= EXERCISE AIM =
Your answer should be an exact copy of the lines from the one containing "[5.00-6.00s]" through the last line of the records below, without any pictures.
^^^^
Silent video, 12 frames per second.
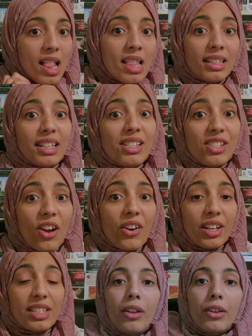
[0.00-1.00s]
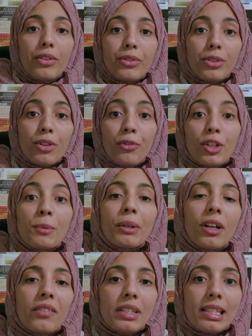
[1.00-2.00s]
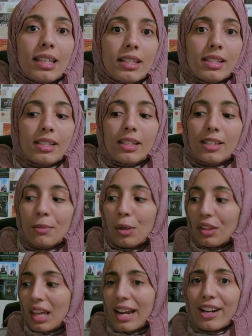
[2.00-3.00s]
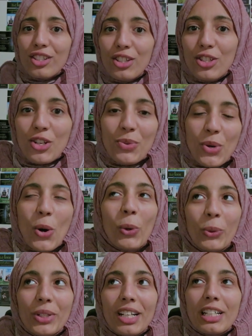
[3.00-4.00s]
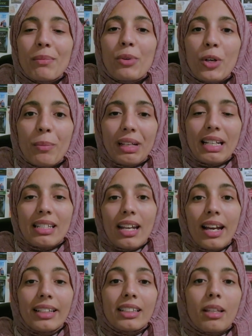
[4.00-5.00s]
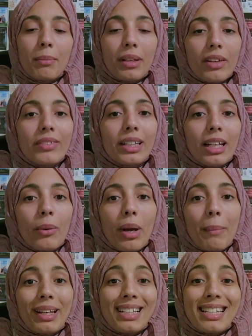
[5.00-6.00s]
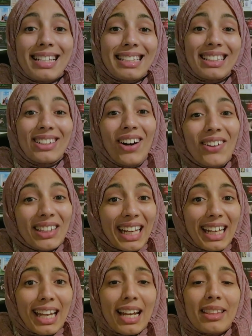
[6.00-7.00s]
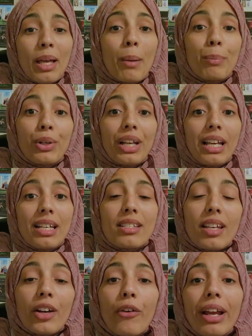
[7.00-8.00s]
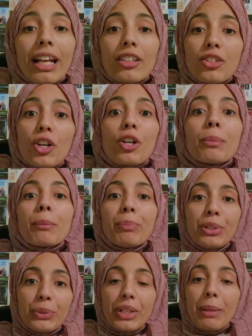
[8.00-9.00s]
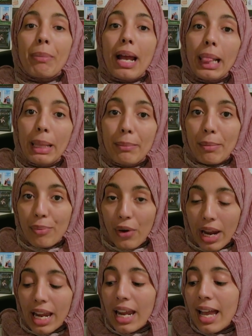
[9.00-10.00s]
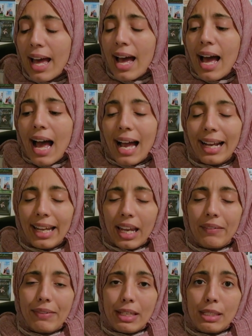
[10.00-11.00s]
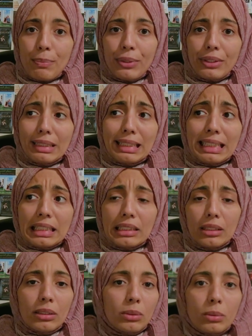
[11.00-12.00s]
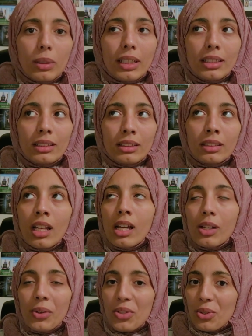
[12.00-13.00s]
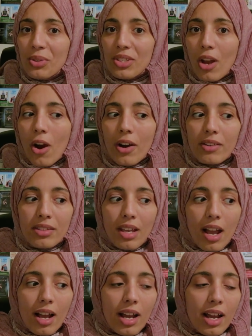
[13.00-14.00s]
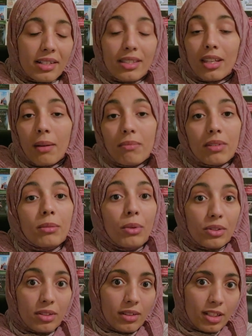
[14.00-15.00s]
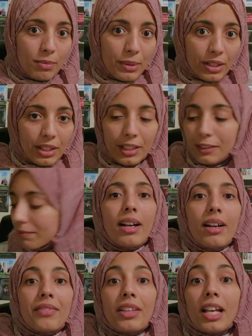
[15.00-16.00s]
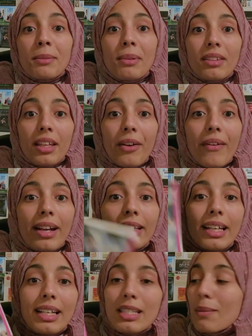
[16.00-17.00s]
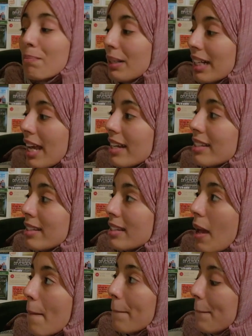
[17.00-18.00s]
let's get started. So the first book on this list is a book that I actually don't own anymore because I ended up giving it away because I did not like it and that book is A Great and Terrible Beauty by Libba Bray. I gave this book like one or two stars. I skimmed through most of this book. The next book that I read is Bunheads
^^^^
= WRITTEN RESPONSE =
[5.00-6.00s]
[6.00-7.00s]
[7.00-8.00s]
[8.00-9.00s]
[9.00-10.00s]
[10.00-11.00s]
[11.00-12.00s]
[12.00-13.00s]
[13.00-14.00s]
[14.00-15.00s]
[15.00-16.00s]
[16.00-17.00s]
[17.00-18.00s]
let's get started. So the first book on this list is a book that I actually don't own anymore because I ended up giving it away because I did not like it and that book is A Great and Terrible Beauty by Libba Bray. I gave this book like one or two stars. I skimmed through most of this book. The next book that I read is Bunheads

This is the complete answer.